Work to be completed: Find the line below with "[7:38.10-7:38.43]" and the line with "Verbatim transcript: But". Output exactly those lines and everything between them, leaving out the pictures.

Records shown:
▼

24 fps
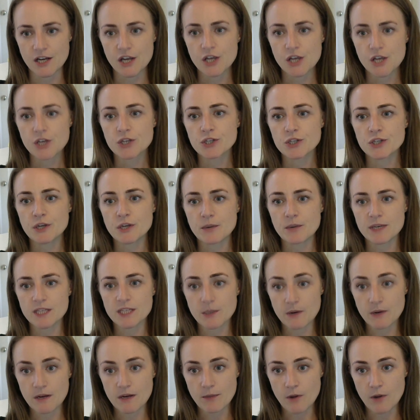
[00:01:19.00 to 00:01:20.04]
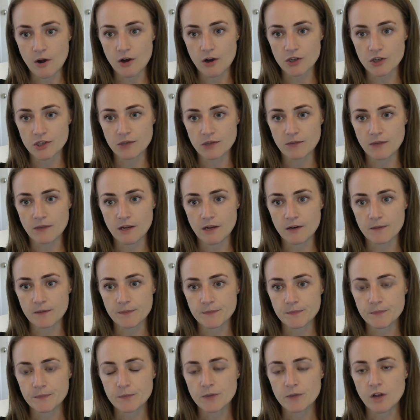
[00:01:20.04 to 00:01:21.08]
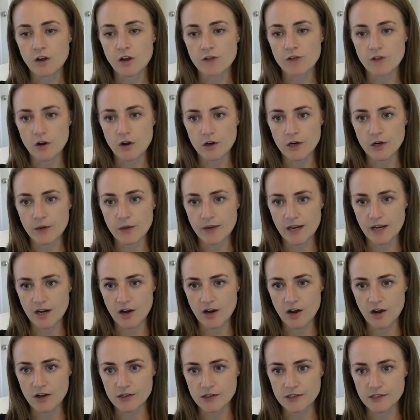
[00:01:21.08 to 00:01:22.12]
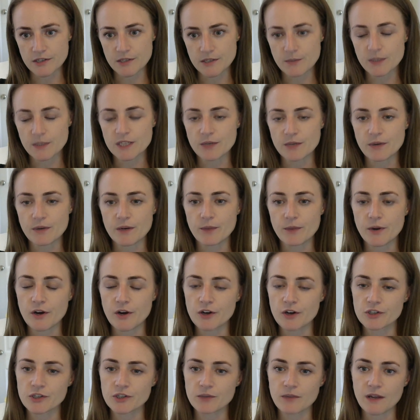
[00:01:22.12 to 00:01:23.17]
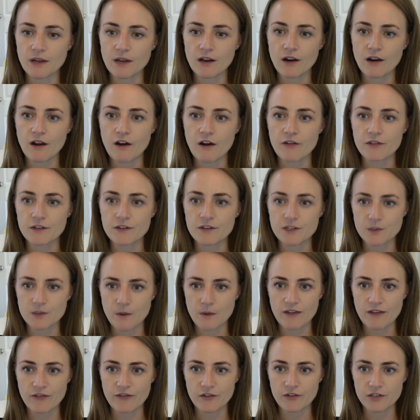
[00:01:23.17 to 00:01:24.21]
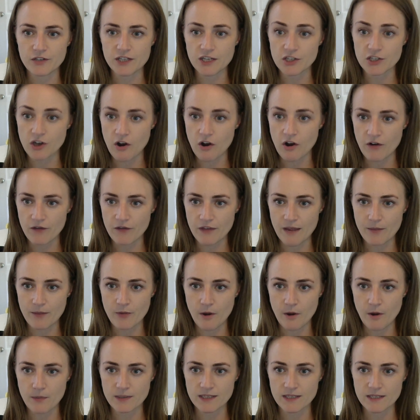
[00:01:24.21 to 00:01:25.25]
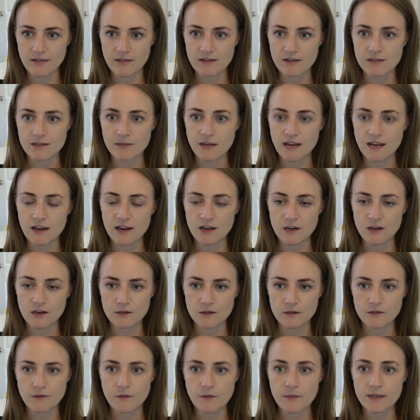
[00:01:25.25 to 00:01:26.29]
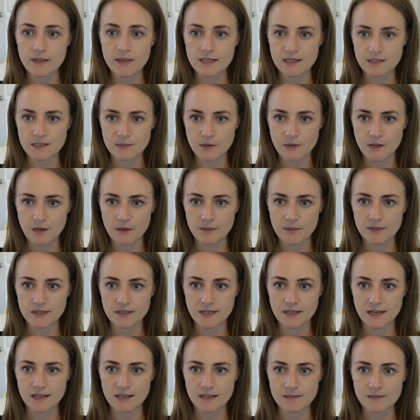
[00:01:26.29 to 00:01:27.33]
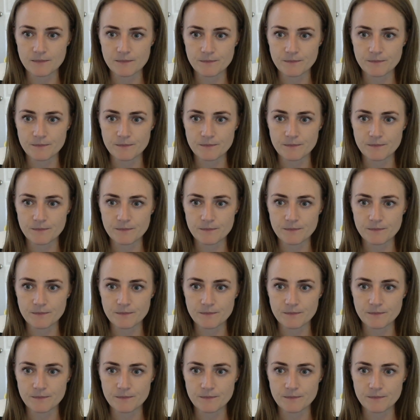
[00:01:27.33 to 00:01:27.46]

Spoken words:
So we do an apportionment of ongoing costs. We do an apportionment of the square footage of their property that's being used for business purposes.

▲
▼

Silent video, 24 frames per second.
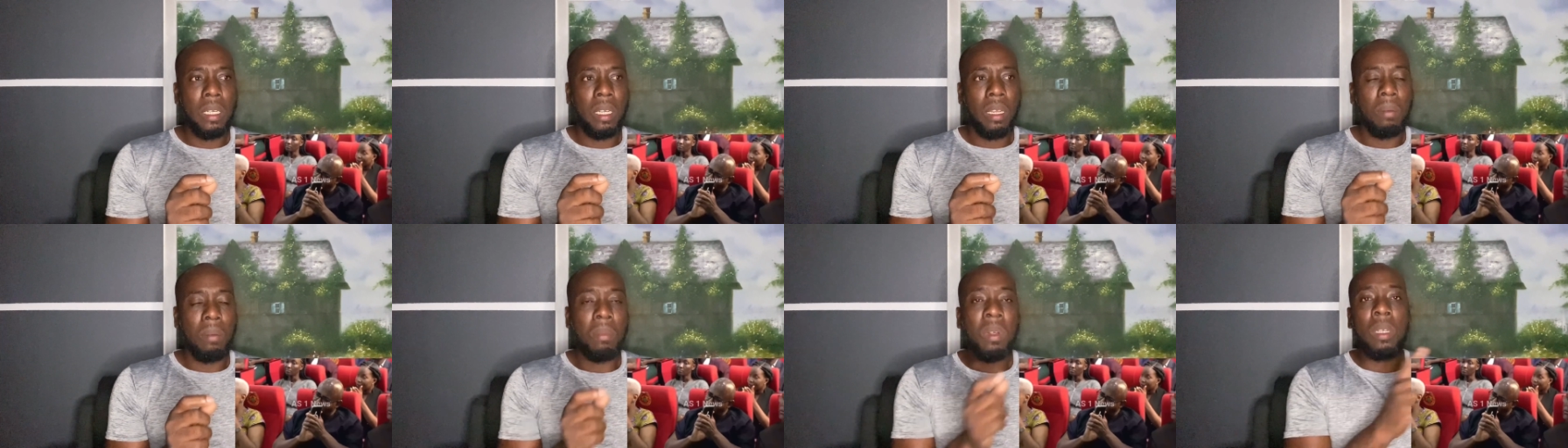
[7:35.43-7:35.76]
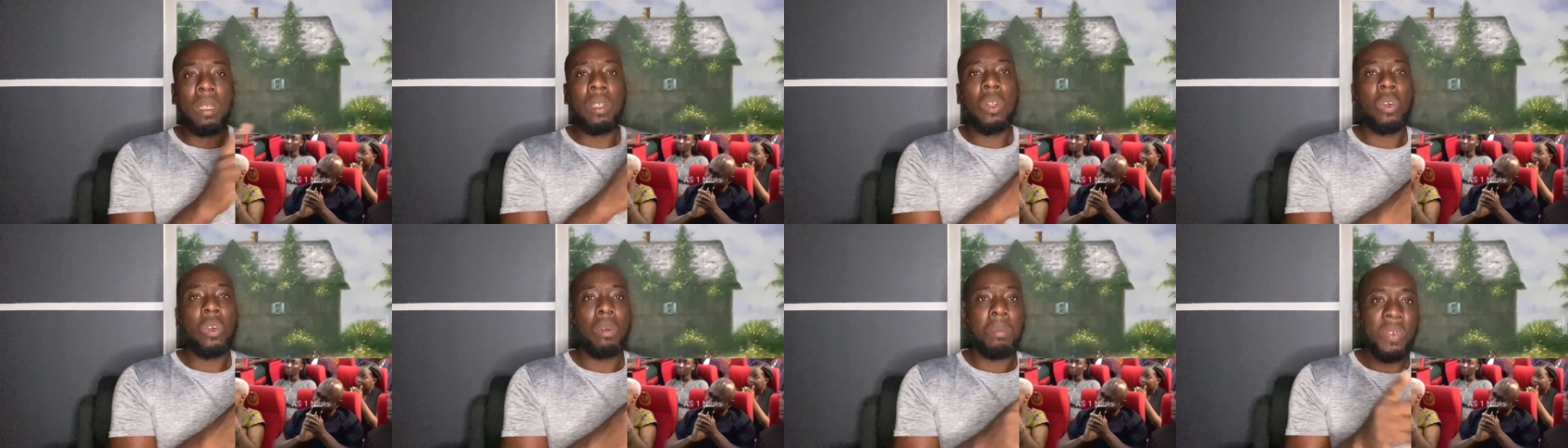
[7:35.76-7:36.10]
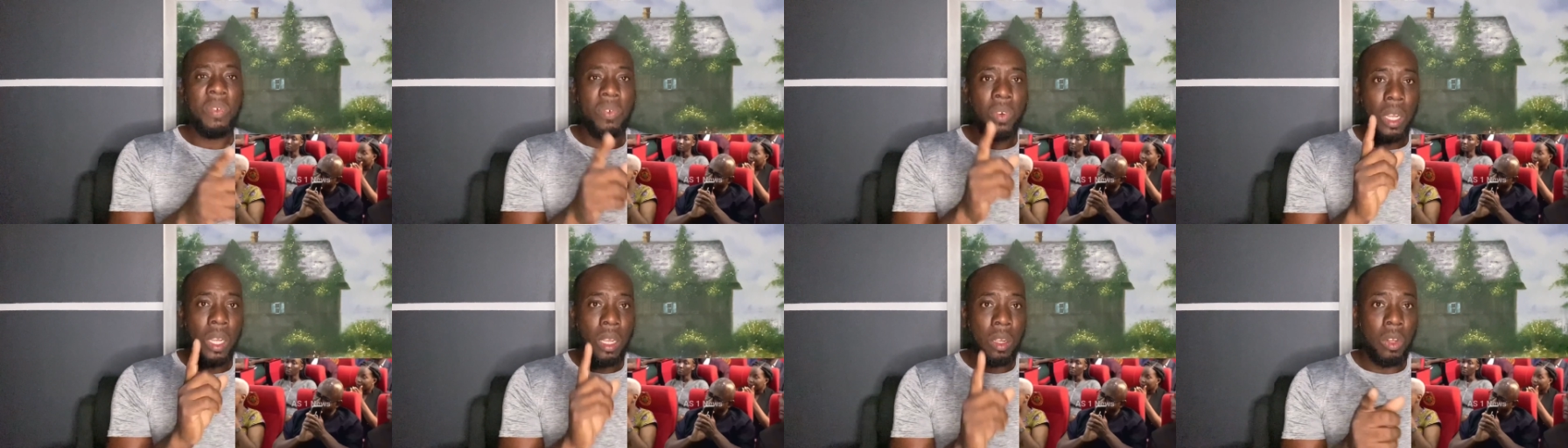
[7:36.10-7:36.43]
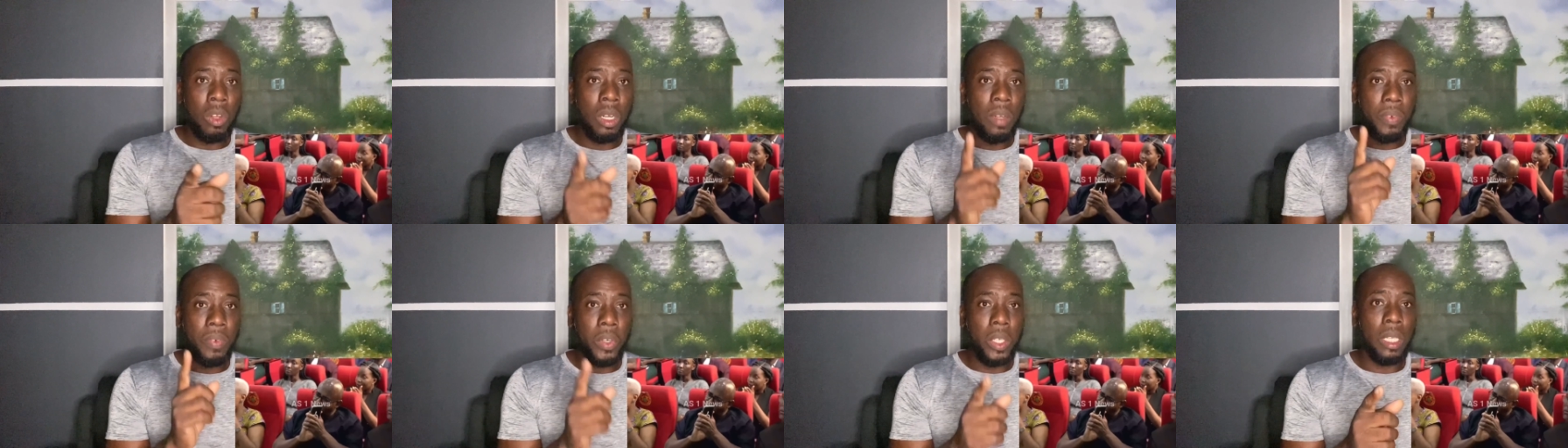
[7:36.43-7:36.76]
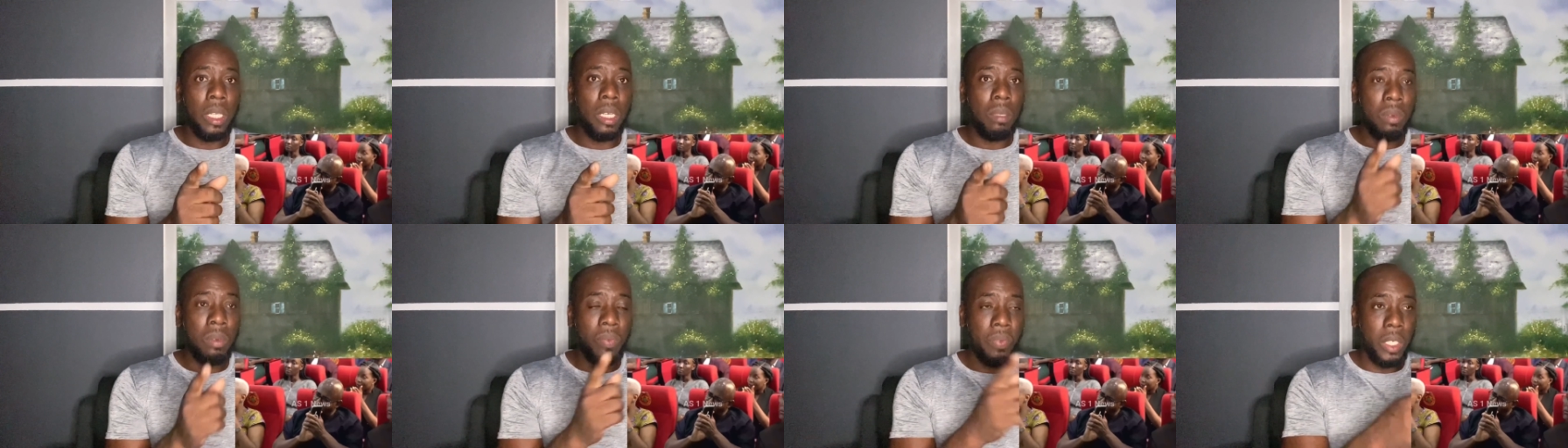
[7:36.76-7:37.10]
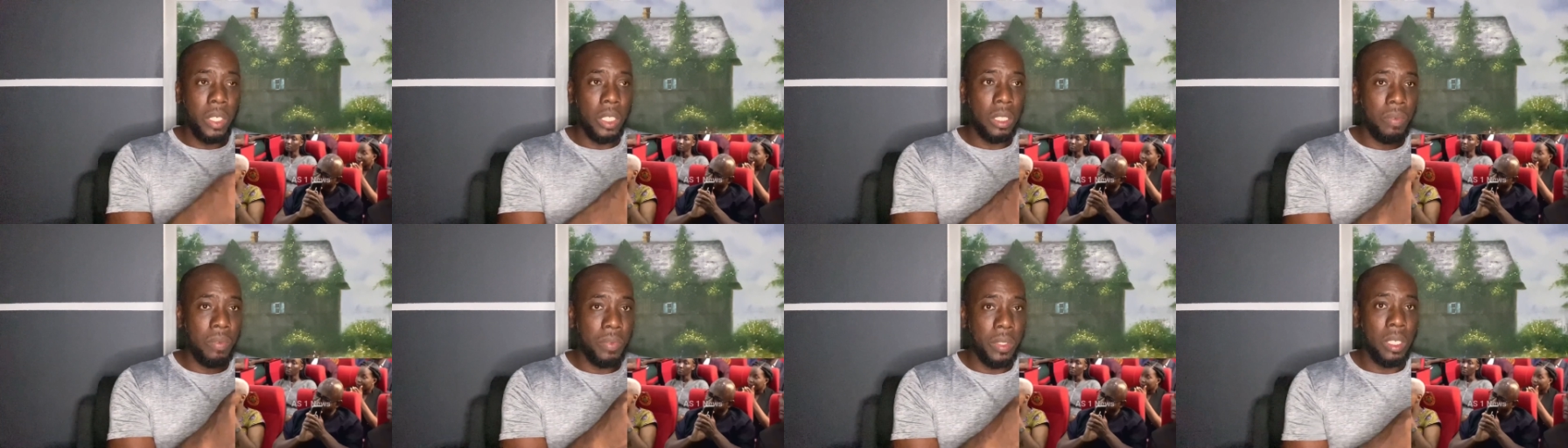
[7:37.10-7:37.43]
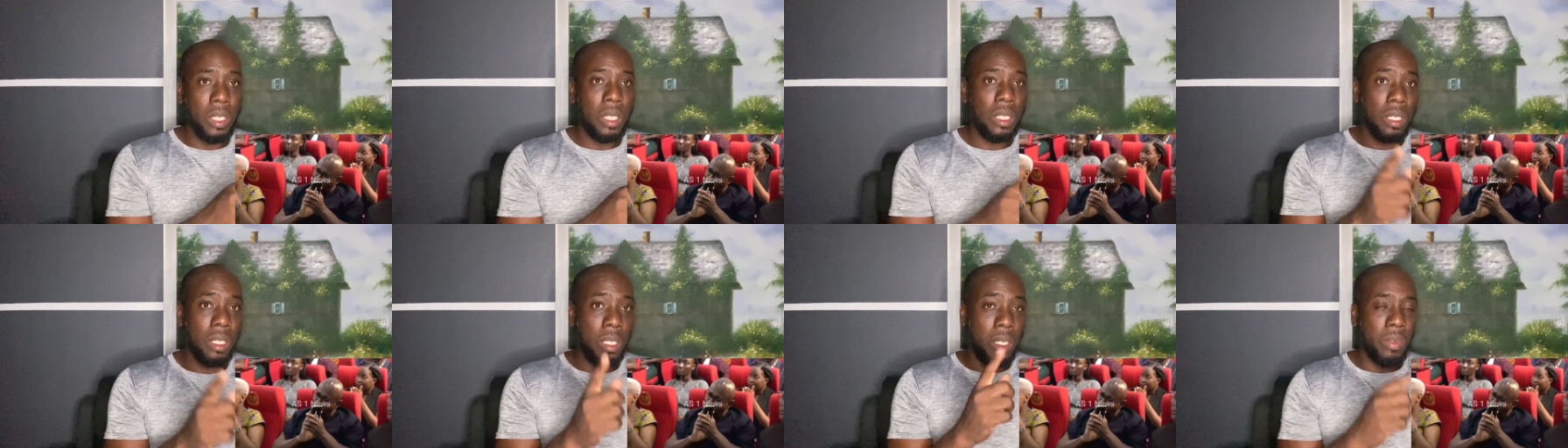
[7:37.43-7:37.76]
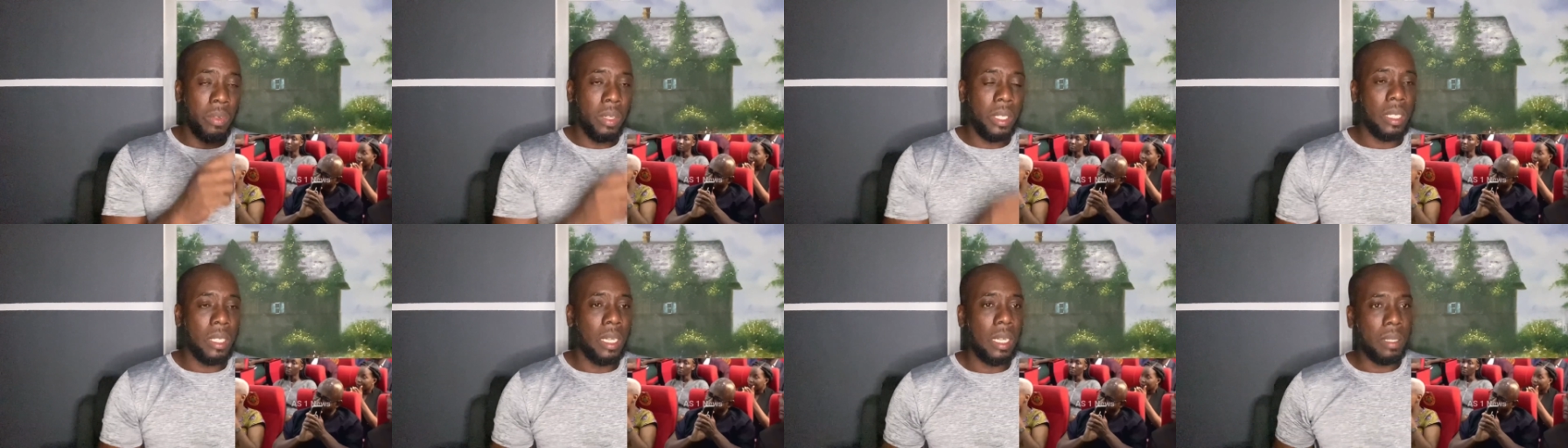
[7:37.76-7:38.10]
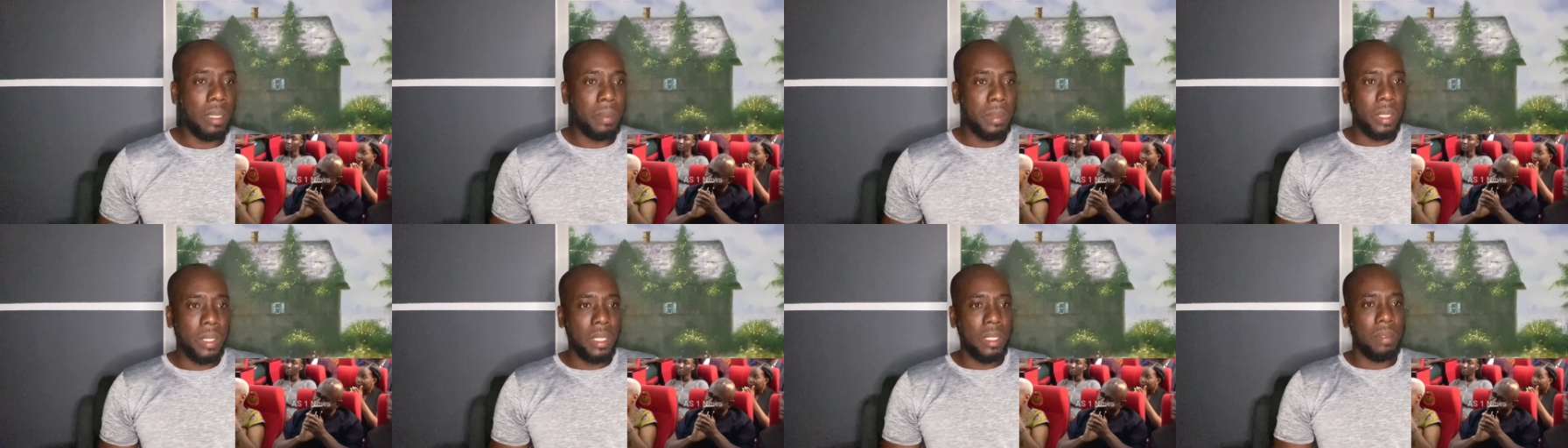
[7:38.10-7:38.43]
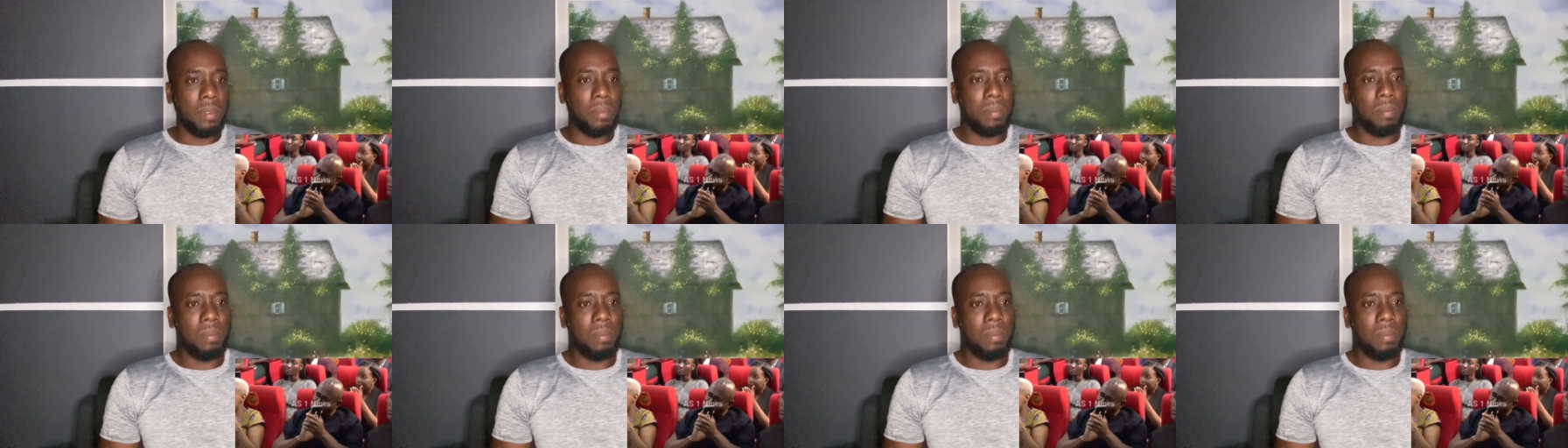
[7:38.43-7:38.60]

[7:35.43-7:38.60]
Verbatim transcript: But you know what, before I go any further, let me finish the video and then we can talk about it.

▲

Response for this exercise:
[7:38.10-7:38.43]
[7:38.43-7:38.60]

[7:35.43-7:38.60]
Verbatim transcript: But you know what, before I go any further, let me finish the video and then we can talk about it.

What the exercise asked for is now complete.